Assigned task => The entries are to be reproduced word for word, with all images left out.

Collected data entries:
☆ ☆ ☆ ☆ ☆ ☆ ☆
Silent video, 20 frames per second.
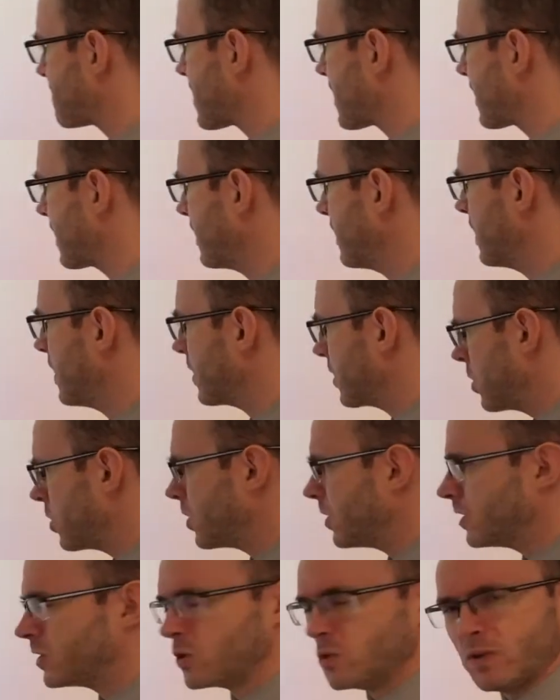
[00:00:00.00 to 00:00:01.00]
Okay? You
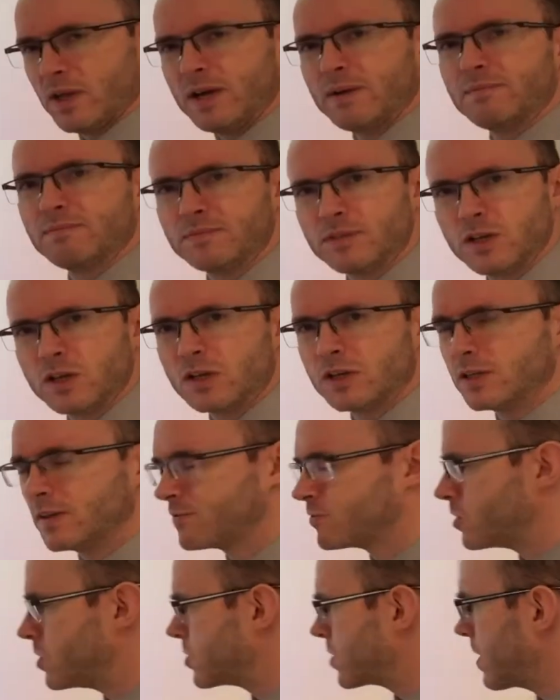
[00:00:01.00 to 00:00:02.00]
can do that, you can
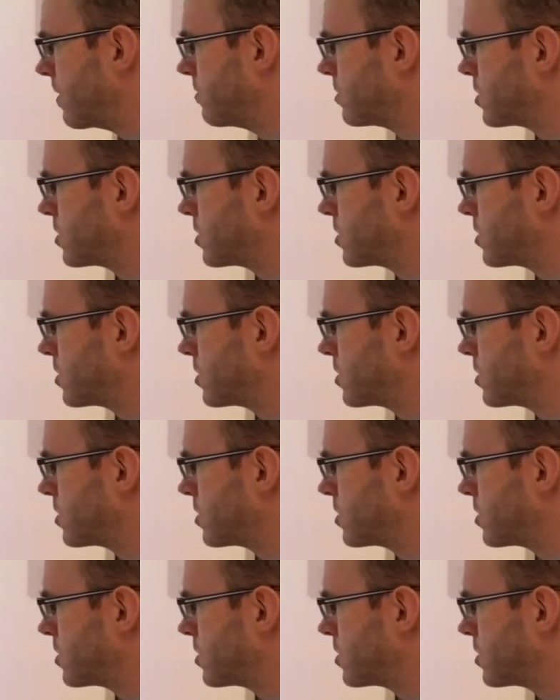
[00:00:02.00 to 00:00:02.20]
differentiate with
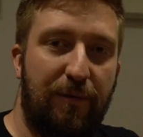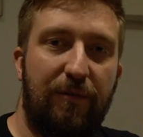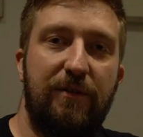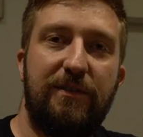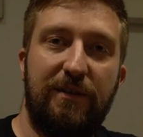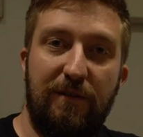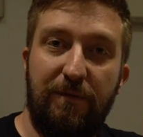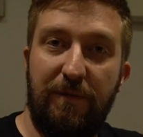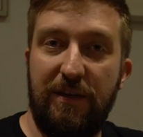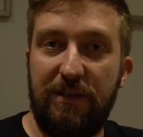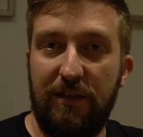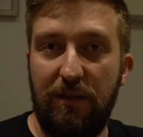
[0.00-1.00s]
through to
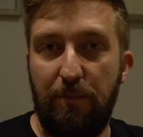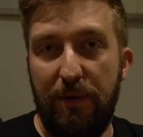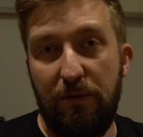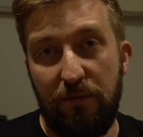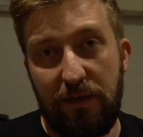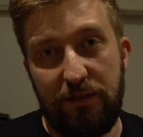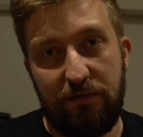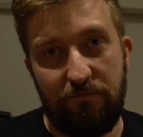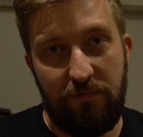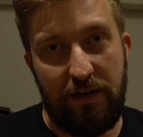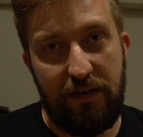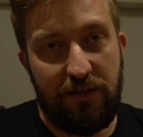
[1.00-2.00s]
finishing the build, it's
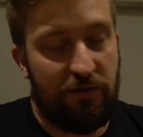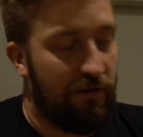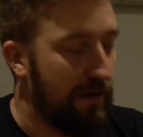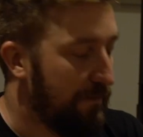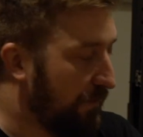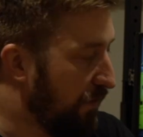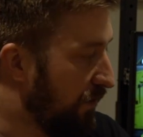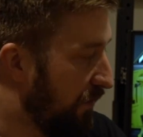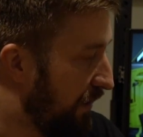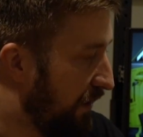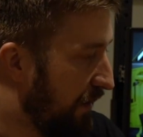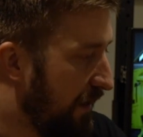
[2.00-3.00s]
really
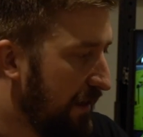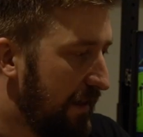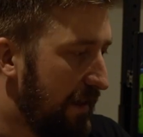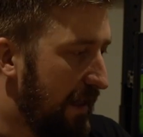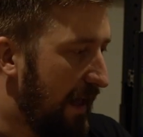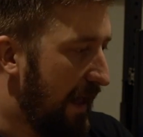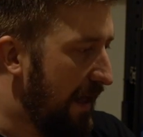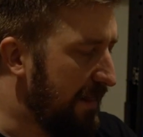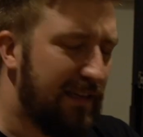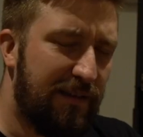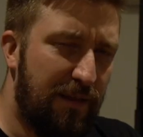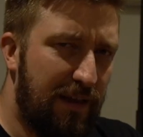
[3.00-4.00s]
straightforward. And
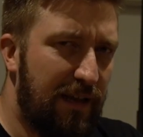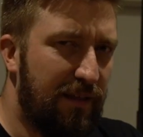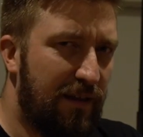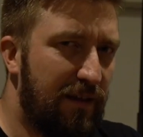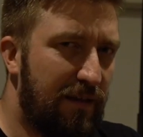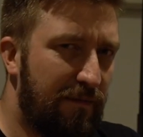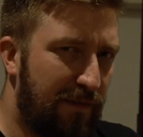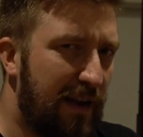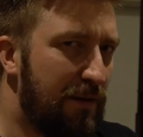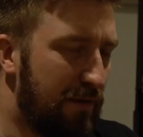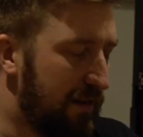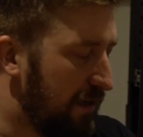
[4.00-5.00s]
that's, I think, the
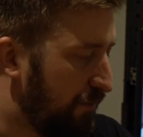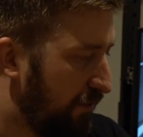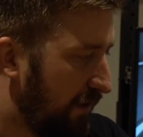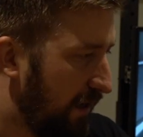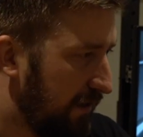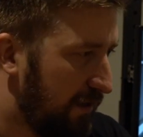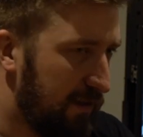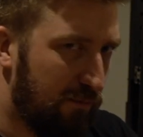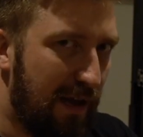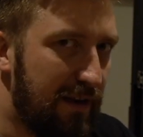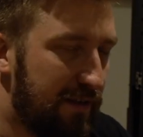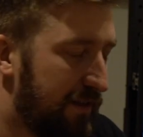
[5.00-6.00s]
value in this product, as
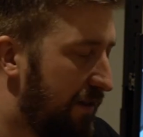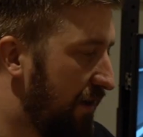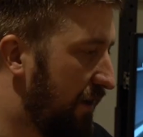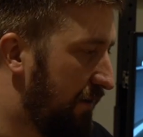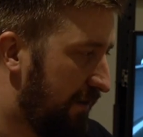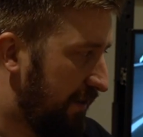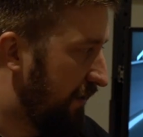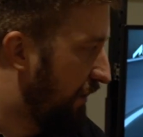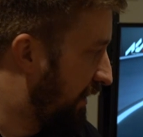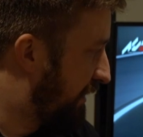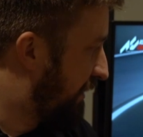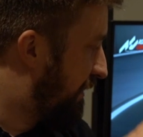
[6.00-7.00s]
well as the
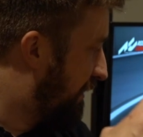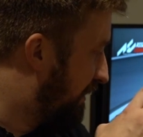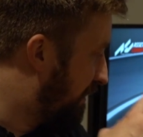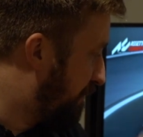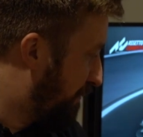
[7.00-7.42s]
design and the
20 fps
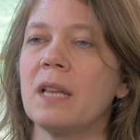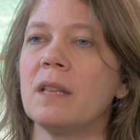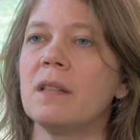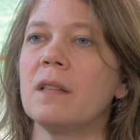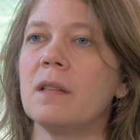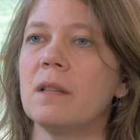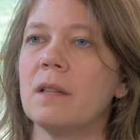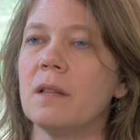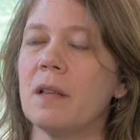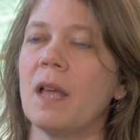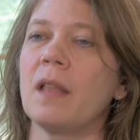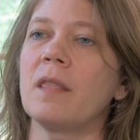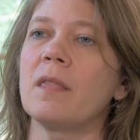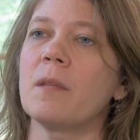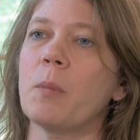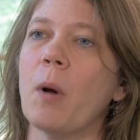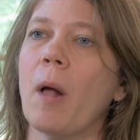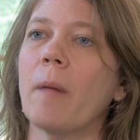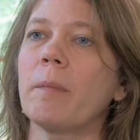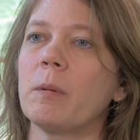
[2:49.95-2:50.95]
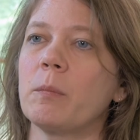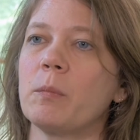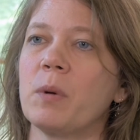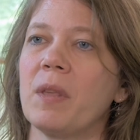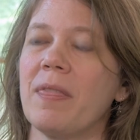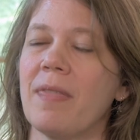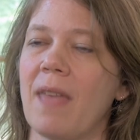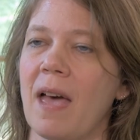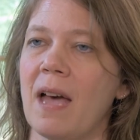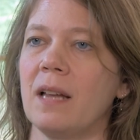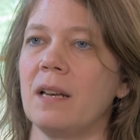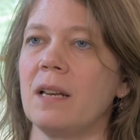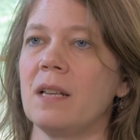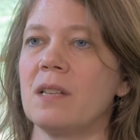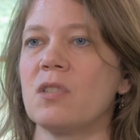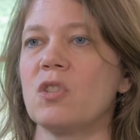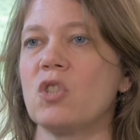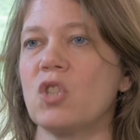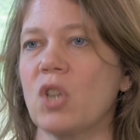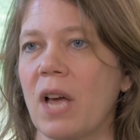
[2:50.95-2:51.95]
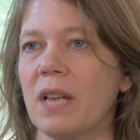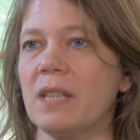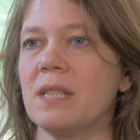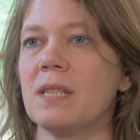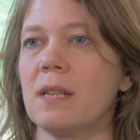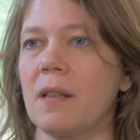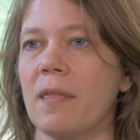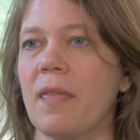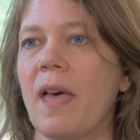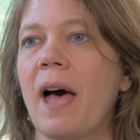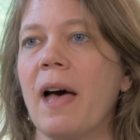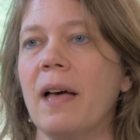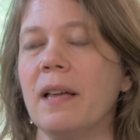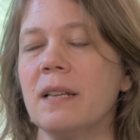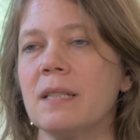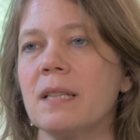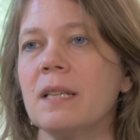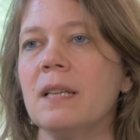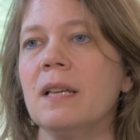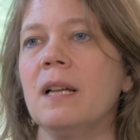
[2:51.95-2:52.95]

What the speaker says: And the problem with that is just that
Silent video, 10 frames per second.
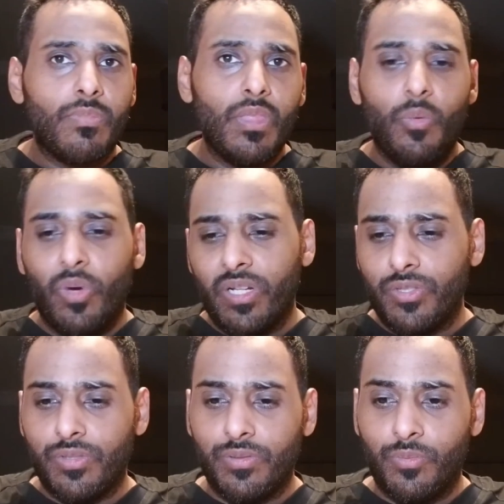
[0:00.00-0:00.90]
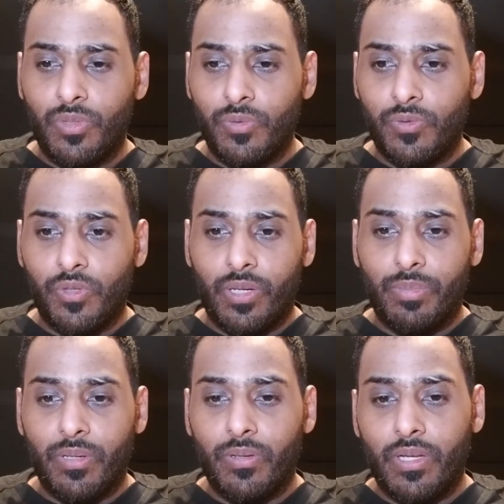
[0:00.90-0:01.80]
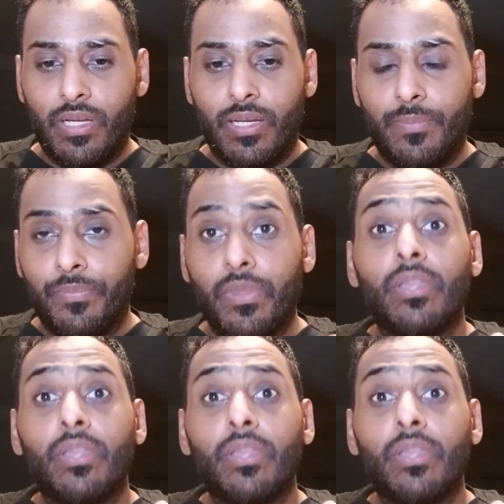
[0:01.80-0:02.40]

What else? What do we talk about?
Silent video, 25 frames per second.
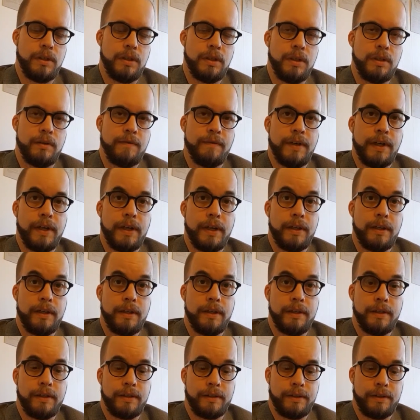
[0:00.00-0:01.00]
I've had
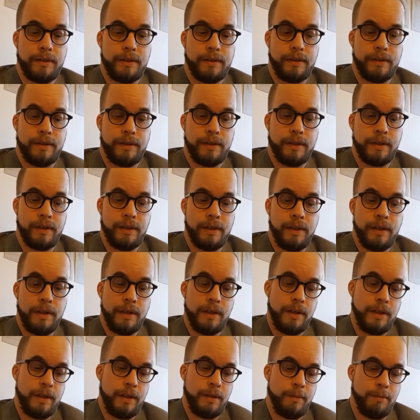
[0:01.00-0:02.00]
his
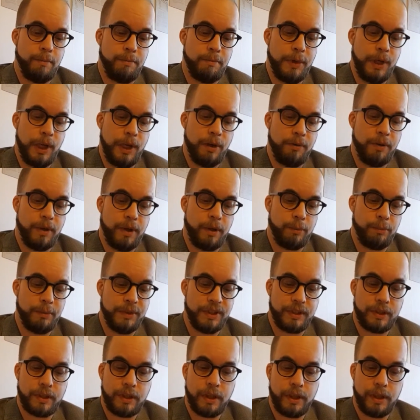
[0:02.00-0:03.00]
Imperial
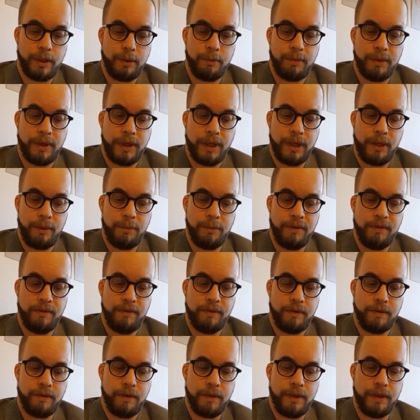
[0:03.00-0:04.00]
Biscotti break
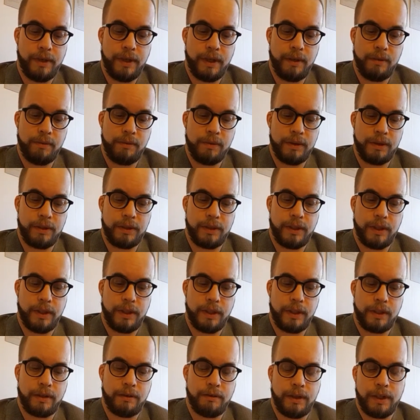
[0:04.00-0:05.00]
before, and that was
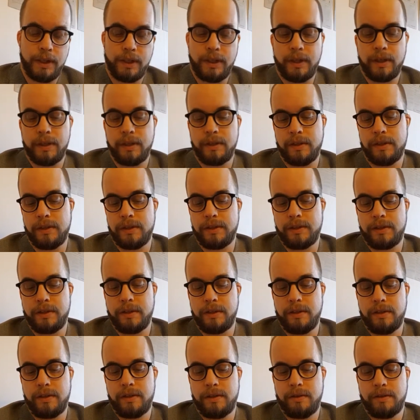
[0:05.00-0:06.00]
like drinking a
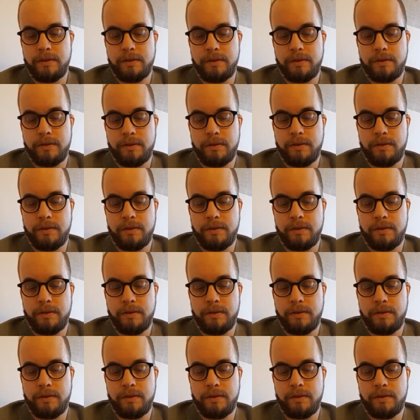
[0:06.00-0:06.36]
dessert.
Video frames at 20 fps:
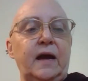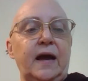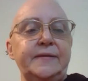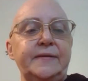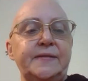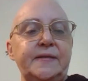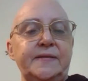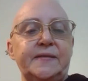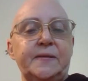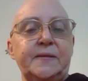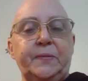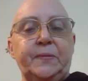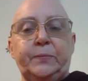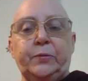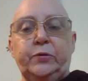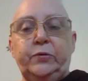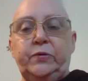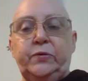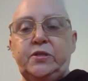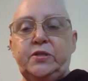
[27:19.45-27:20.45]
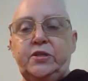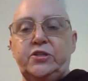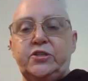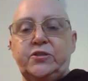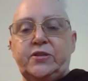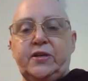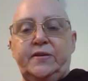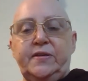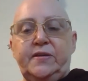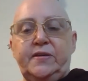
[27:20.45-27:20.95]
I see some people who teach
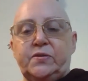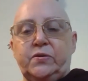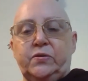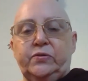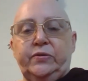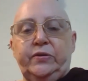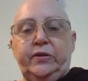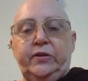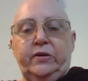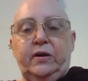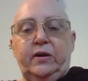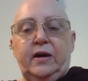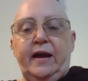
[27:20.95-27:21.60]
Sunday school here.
☆ ☆ ☆ ☆ ☆ ☆ ☆
Completed exercise =>
Silent video, 20 frames per second.
[00:00:00.00 to 00:00:01.00]
Okay? You
[00:00:01.00 to 00:00:02.00]
can do that, you can
[00:00:02.00 to 00:00:02.20]
differentiate with
[0.00-1.00s]
through to
[1.00-2.00s]
finishing the build, it's
[2.00-3.00s]
really
[3.00-4.00s]
straightforward. And
[4.00-5.00s]
that's, I think, the
[5.00-6.00s]
value in this product, as
[6.00-7.00s]
well as the
[7.00-7.42s]
design and the
20 fps
[2:49.95-2:50.95]
[2:50.95-2:51.95]
[2:51.95-2:52.95]

What the speaker says: And the problem with that is just that
Silent video, 10 frames per second.
[0:00.00-0:00.90]
[0:00.90-0:01.80]
[0:01.80-0:02.40]

What else? What do we talk about?
Silent video, 25 frames per second.
[0:00.00-0:01.00]
I've had
[0:01.00-0:02.00]
his
[0:02.00-0:03.00]
Imperial
[0:03.00-0:04.00]
Biscotti break
[0:04.00-0:05.00]
before, and that was
[0:05.00-0:06.00]
like drinking a
[0:06.00-0:06.36]
dessert.
Video frames at 20 fps:
[27:19.45-27:20.45]
[27:20.45-27:20.95]
I see some people who teach
[27:20.95-27:21.60]
Sunday school here.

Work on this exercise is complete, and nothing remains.